Plagiarism, a widespread contemporary problem

AuthorDaniela Sorea
PositionTransilvania University of Brasov
Pages353-364
Bulletin of the Transilvania University of Braşo v
Series VII: Social Sciences Law Vol. 12(61) No. 2 – 2019
https://doi.org/10.31926/but.ssl.2019.12.61.2.18
PLAGIARISM, A WIDESPREAD CONTEMPORARY
PROBLEM
Daniela SOREA1
Abstract: Student plagiarism has been a well-known issue for the academic
world over the last years. This study highlights the way that this issue is
addressed in the literature of the last two decades: the extent of the
phenomenon; the different perspectives on it; the solutions identified; and
the relation between student plagiarism and the Internet. The study also
contains a few remarks regarding these approaches and signals a possible
supplementary cause for the propensity of students for plagiarism, namely
encouraging pupils in pre-academic education to draw up school projects
using information available online.
Key words: plagiarism, Internet, academic ethics.
1. Introduction
Student plagiarism represents an issue that most of the members of the teaching staff
in higher education have to cope with in the 21st Century. I have directly noticed a
growing number of plagiarized papers submitted by students over the past years. What
started as an isolated phenomenon, has soon transformed into a current approach to
my didactical requirements.
This has become an increasingly bothersome and baffling situation and has led me to
wonder about its underlying causes and the means to efficiently manage it. The first
possible answers I identified focused on my own particular situation: the content of the
lectures did not appeal to the students, the formulation of the tasks for the essays was
not clear and accurate enough, the students undervalued the examiner’s skills to detect
plagiarism, the topics suggested for coverage were not interesting, etc.
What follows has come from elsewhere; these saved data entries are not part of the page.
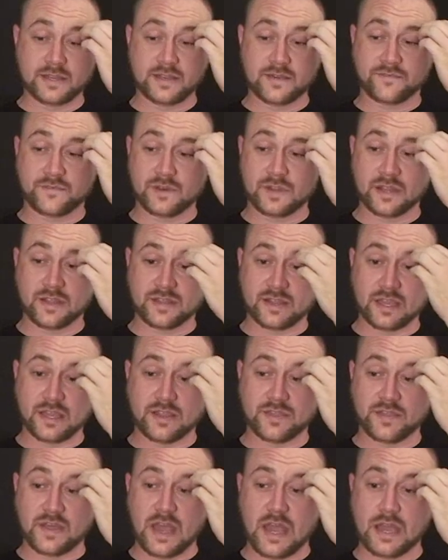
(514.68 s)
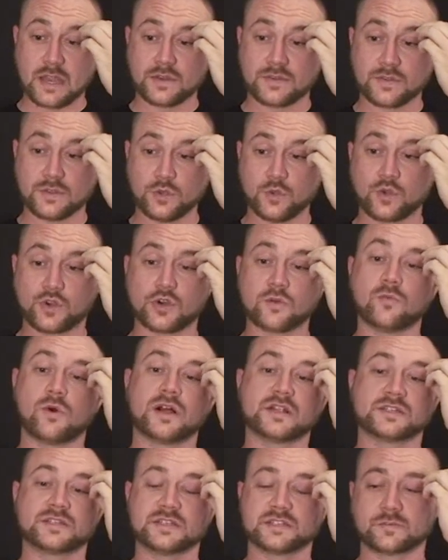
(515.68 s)
definitely think that you could
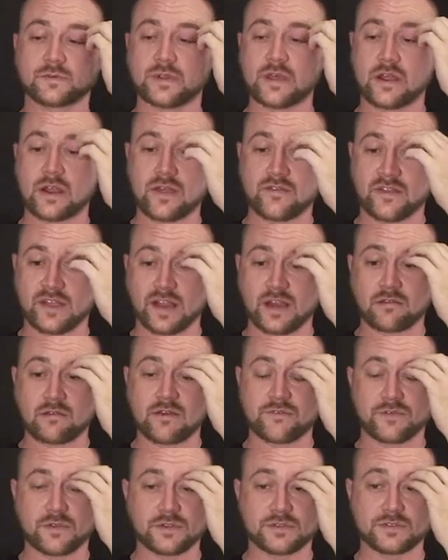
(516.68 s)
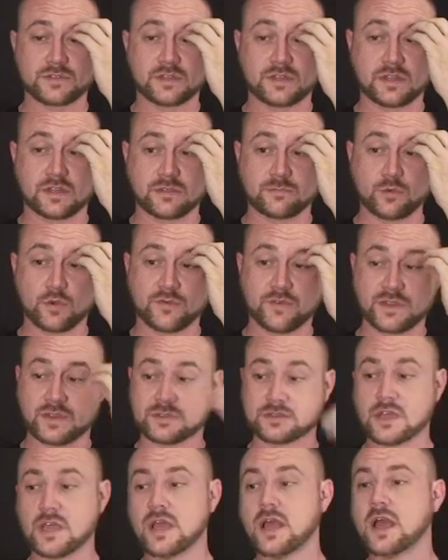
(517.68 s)
watch this without having any reference to the other movies,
It was only later,
in 2013, during some informal conversations with academics from Great Britain and the
Balkan countries in a Tempus project that it dawned on me that the problem was shared
by all of us and hence the answers could be common.
In the context of this problem’s recalibration, I considered it necessary to first look
into the approaches to plagiarism in the academic journals in the last two decades.